> Your goal
Retype the material that follows exactly, limited to the lines from the one with "Frames from a" through the one with "Verbatim transcript: Me, se ve divina.", and keep out all pictures.

> Source material
================================

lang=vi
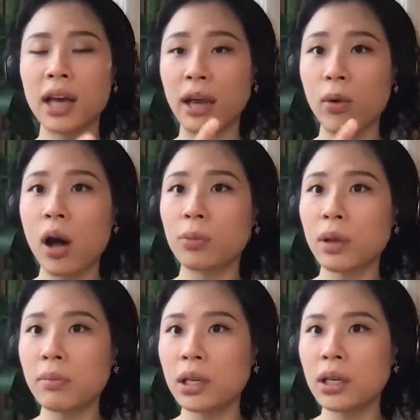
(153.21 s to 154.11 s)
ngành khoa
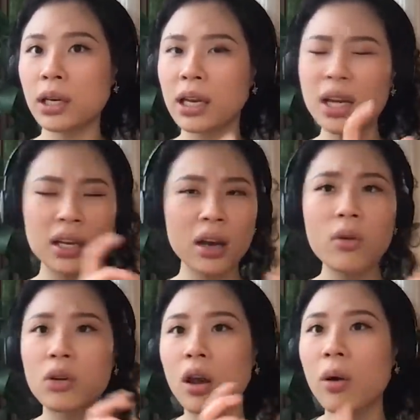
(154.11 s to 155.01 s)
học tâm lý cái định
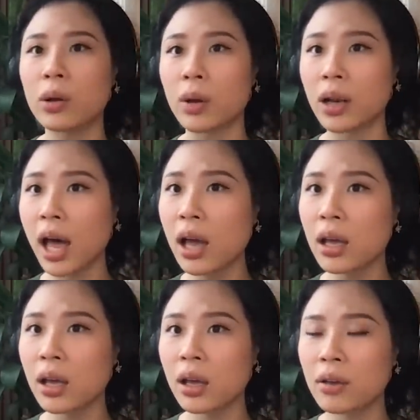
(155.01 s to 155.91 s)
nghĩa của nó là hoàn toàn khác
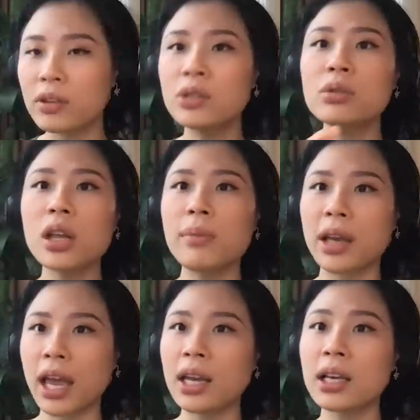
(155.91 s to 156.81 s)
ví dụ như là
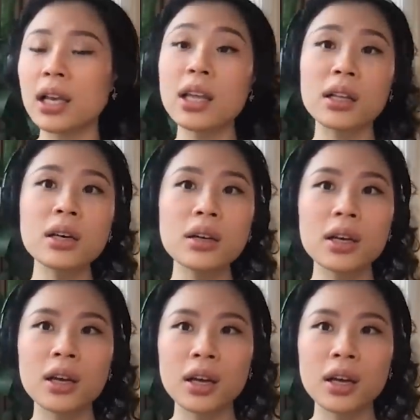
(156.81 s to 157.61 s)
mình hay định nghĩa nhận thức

================================

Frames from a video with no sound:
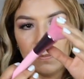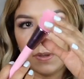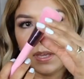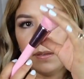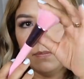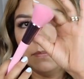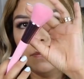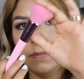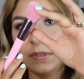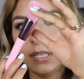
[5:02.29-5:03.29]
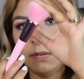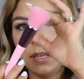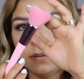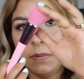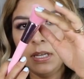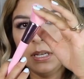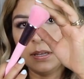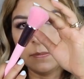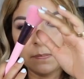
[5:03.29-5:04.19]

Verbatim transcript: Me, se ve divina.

================================

> Problem solution
Frames from a video with no sound:
[5:02.29-5:03.29]
[5:03.29-5:04.19]

Verbatim transcript: Me, se ve divina.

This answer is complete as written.